STATE HOUSE – Legislation that provides for the eventual removal of all cesspools in the state has been signed into law by Gov. Gina Raimondo.
The Senate bill (2015-S 0369A), introduced by Sen. V. Susan Sosnowski (D-Dist. 37, South Kingstown, New Shoreham) and the House version (2015-H 5668A) introduced by Rep. Teresa Tanzi (D-Dist. 34, South Kingstown, Narragansett) amend the Rhode Island Cesspool Act of 2007, including replacing individual sewage disposal systems with onsite wastewater treatment systems and would require cesspool removal or replacement upon the transfer of the property where the cesspool is located under certain circumstances.
The old law required the phase-out of cesspools located within 200 feet of a shoreline, wetland or drinking water supply. The new law provides for the eventual removal of all cesspools beyond these 200 foot boundaries.
“Cesspools are an outdated form of handling wastewater; for this reason, the state banned the installation of new cesspools over 40 years ago,” said Senator Sosnowski. “The main advantage of the using point-of-sale approach for cesspool phase-out is that the cost of replacing a cesspool can be taken into account in the selling price of the home and/or the financing of the home.”

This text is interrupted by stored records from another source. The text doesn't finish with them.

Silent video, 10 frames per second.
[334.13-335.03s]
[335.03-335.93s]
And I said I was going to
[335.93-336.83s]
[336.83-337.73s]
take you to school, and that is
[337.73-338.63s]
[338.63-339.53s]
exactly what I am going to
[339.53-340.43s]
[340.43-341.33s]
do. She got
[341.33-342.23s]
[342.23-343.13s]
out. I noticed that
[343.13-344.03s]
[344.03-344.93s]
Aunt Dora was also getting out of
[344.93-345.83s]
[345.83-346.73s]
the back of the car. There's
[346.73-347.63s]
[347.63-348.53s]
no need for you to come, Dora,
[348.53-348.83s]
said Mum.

An onsite wastewater treatment system is any system of piping, tanks, disposal areas, alternative toilets or other facilities designed to function as a unit to convey, store, treat and/or dispose of sanitary sewage by means other than discharge into a public sewer system.
The legislation provides flexibility when it comes to the responsibility of replacing the cesspool at the point of sale, leaving it to agreement whether it will be the responsibility of the buyer or the seller.

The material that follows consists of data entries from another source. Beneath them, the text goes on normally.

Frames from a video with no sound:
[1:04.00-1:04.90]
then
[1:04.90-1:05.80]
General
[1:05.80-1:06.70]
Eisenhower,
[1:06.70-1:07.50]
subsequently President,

“Cesspools are not sewage treatment and they just dump untreated waste into the ground. We’ve recognized the hazards they present to the environment for so long that it’s now been nearly 50 years since our state even allowed new construction of them,” said Representative Tanzi (D-Dist. 34, South Kingstown, Narragansett). “We’ve made slow progress toward eliminating them, but we need to go further and recognize that nowhere in Rhode Island is an acceptable place for a cesspool.”

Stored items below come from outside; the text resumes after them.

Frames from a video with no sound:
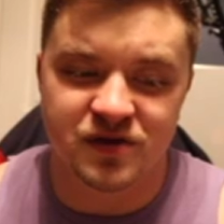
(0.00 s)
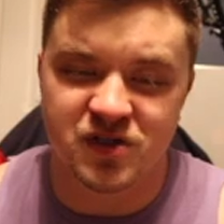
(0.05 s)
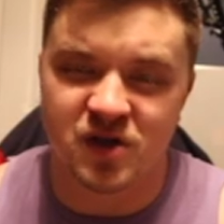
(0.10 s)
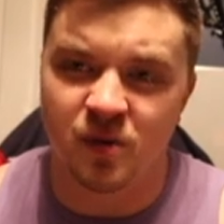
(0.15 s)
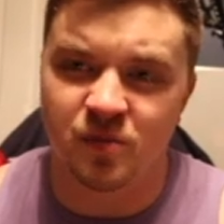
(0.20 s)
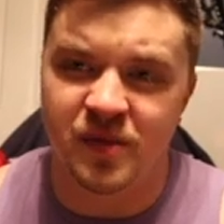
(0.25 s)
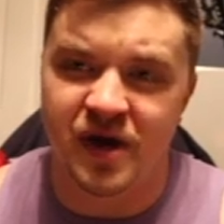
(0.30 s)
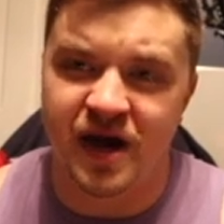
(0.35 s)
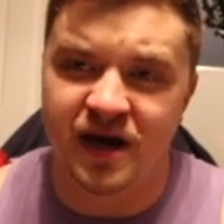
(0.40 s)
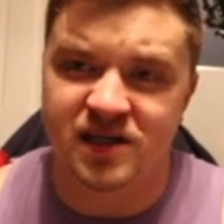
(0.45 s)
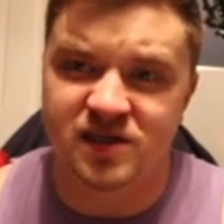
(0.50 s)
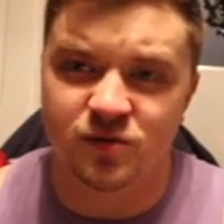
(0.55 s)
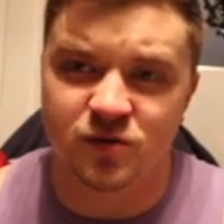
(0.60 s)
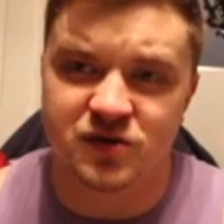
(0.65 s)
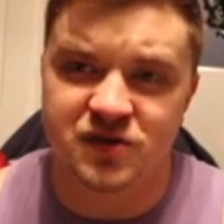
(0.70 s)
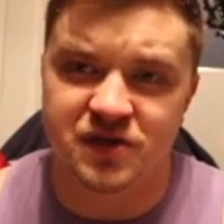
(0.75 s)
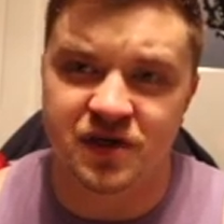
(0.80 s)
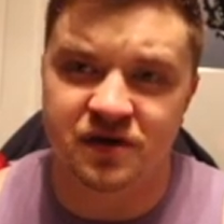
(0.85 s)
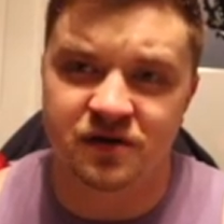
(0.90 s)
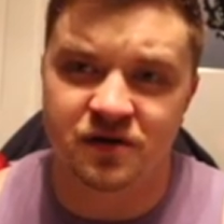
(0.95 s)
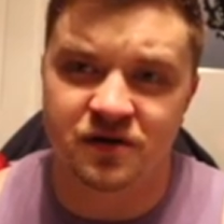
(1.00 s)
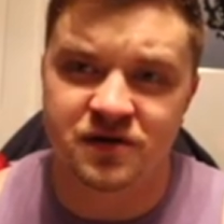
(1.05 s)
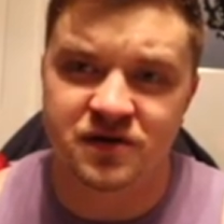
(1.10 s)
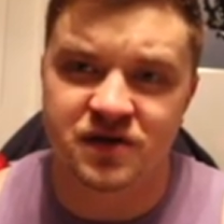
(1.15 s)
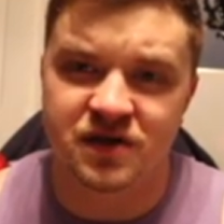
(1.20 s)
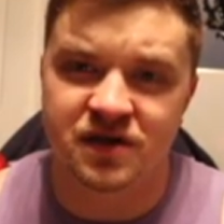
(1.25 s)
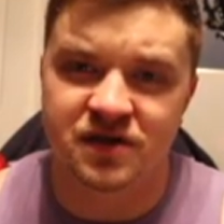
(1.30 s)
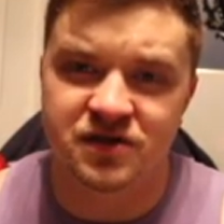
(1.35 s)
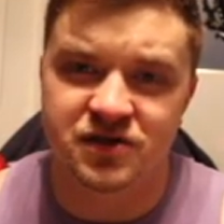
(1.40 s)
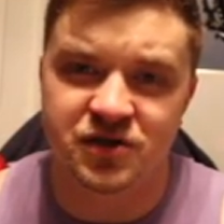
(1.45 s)
submaximal
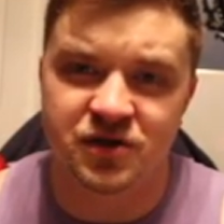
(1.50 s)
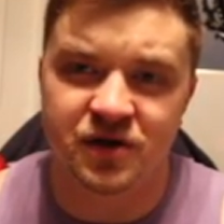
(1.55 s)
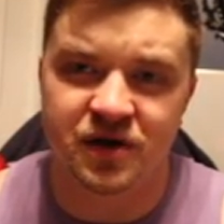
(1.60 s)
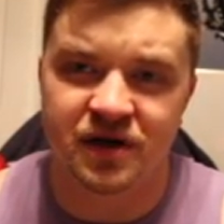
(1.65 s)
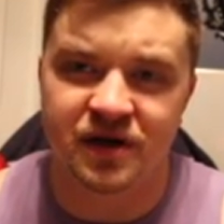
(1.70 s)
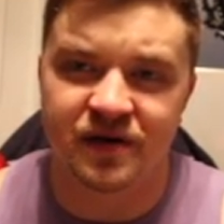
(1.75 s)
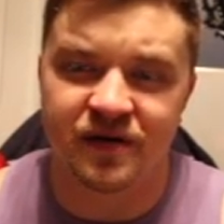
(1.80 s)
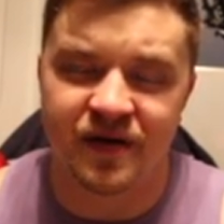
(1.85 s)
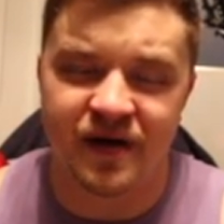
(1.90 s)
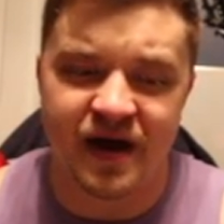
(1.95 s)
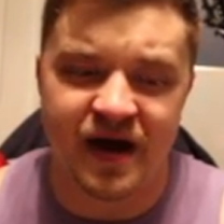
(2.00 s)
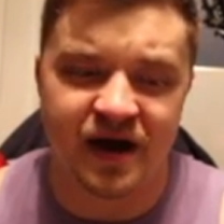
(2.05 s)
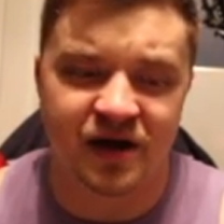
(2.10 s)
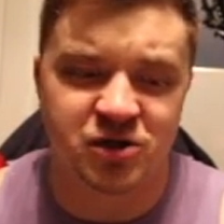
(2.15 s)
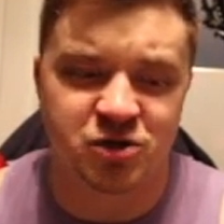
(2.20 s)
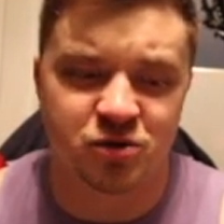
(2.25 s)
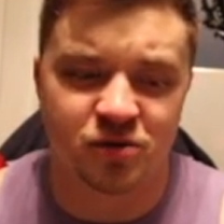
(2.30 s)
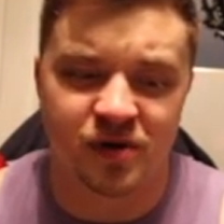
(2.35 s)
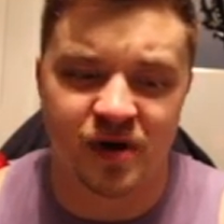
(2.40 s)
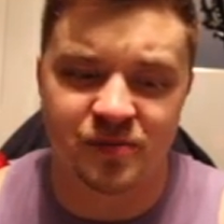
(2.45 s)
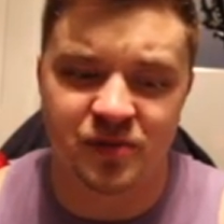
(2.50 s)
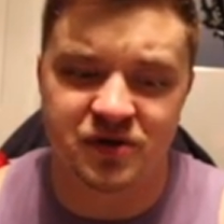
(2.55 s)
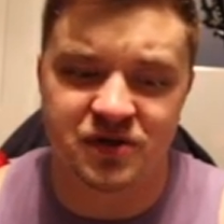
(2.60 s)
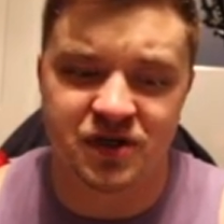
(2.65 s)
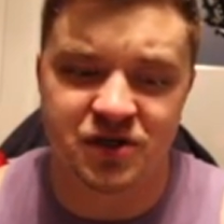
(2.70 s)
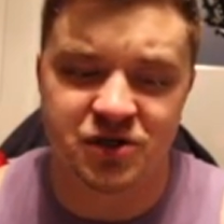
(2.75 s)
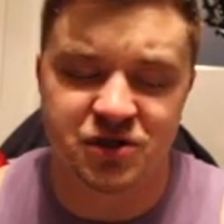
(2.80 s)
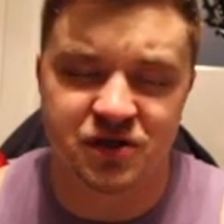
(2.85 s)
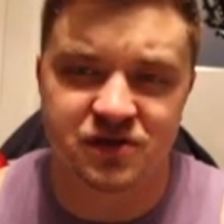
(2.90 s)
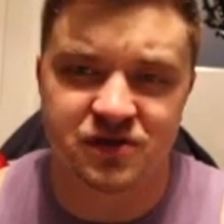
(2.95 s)
singles is you get extra
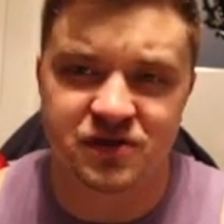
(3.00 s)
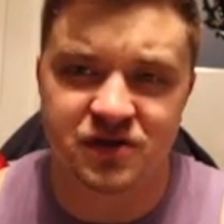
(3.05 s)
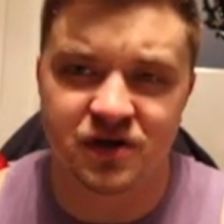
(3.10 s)
repetitions.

Representative Tanzi said the cost to homeowners, which averages $12,000, has long been the sticking point that has prevented the state from eliminating all cesspools in the past, but making the requirement triggered by the transfer of property provides more financing opportunities.
The Clean Water Finance Agency also has two low-interest financing programs to assist homeowners: the Community Septic System Loan Program to replace the cesspool and the Sewer Tie-in Loan Fund for connecting to sewers.
“This is not only a good move for the environment,” said Representative Tanzi. “It is also excellent for jobs and the economy. There are still 25,000 cesspools in our state, and with about 400 of them being eliminated annually under this bill, this is going to put people to work.”